L’écoute et le service
Combien de fois répondons-nous à l’autre qui n’a pas fini de parler ou de nous faire saisir quelque chose d’important ? Nous sommes toujours pressés d’avoir le dernier mot, alors que nous devrions chercher davantage à avoir l’avant-dernier mot. C’est-à-dire à parler pour dire quelque chose qui résonne de l’Amour de Dieu. Pas facile, tant nous sommes pressés de vivre et d’exister.
Prendre le temps
Mais en observant Jésus ce soir, nous constatons qu’il prend son temps. Il prend, au sens propre, cette condition de serviteur en quittant l’habit commun pour revêtir le tablier et le linge à la ceinture.
Acceptons que Jésus vienne nous rencontrer et nous servir pour qu’à notre tour nous allions rencontrer et servir les femmes et les hommes de ce temps. C’est cette mission que les apôtres reçoivent en cette Cène et que nous recevons lors de notre baptême. Chacun et chacune d’entre nous est concerné par la mémoire de ce geste. Nous sommes bien sauvés – aimés – pour servir. C’est là le but de notre vie chrétienne.
L’Église comme communauté du service
Mais cet appel à faire mémoire de la proximité de Dieu nous concerne aussi comme corps ecclésial, comme Église. Et aujourd’hui, c’est en Église, comme communauté chrétienne, que nous faisons mémoire de cette dernière Cène qui eut lieu une seule fois dans l’histoire.
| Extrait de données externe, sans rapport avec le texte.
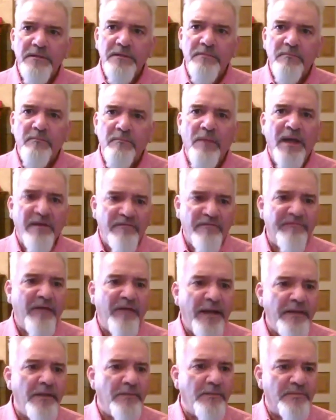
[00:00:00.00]
might
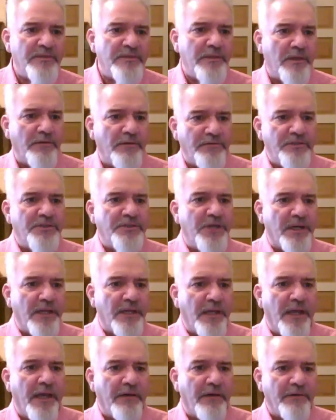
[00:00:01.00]
find themselves
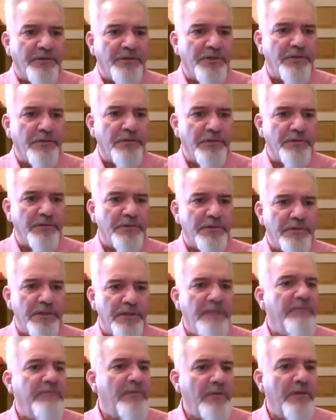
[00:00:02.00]
checking out a church,
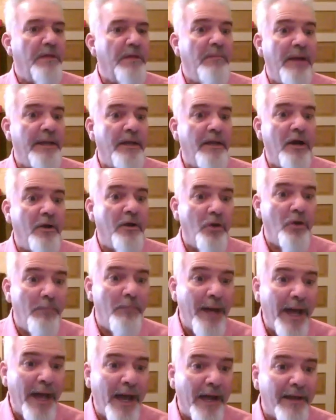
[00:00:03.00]
even though they might not go
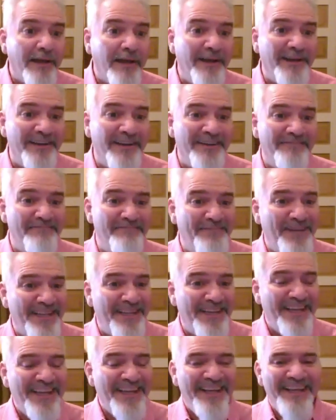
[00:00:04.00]
back,
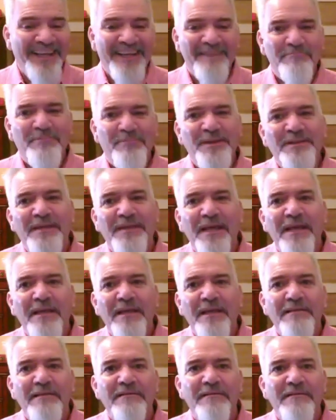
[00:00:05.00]
but
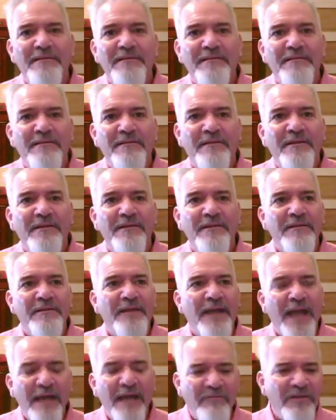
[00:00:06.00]
they
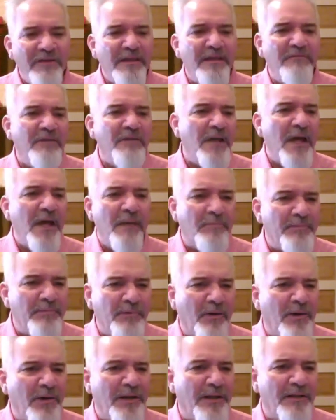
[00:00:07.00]
haven't given up
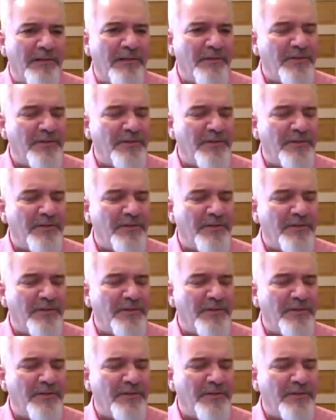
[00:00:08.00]
on it.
Mais elle nous engage à servir et donc à nous faire proches de la vie du monde.
Une Église en sortie
C’est le sens de cette Église en sortie pour laquelle le pape François plaide. Une Église qui sait être le reflet de ces hommes ordinaires saisis par Dieu. Ils n’étaient pas des héros et encore moins des hérauts. Le courage n’était pas leur qualité première, mais leur amour de Dieu leur a permis de se laisser rencontrer par le Christ, au lendemain de sa résurrection.
Faire mémoire de l’Amour de Dieu
Alors, si nous avons du mal à entrer dans les projets de Dieu, si l’Église parfois rencontre notre incompréhension, continuons de nous en remettre à Dieu. Ce qui importe, c’est de se mettre en chemin, de se laisser rejoindre par l’Amour de Dieu qui se dit et se donne aujourd’hui spécialement dans l’Eucharistie.
Ainsi, lorsque nous faisons mémoire de cette dernière Cène, nous recevons son corps et son sang et nous laissons le Christ nous laver les pieds. Alors, nous pourrons partir et être renouvelés dans notre zèle apostolique. Ainsi, nous deviendrons davantage ces serviteurs de la mission du Christ, serviteurs ordinaires des femmes et des hommes de ce temps.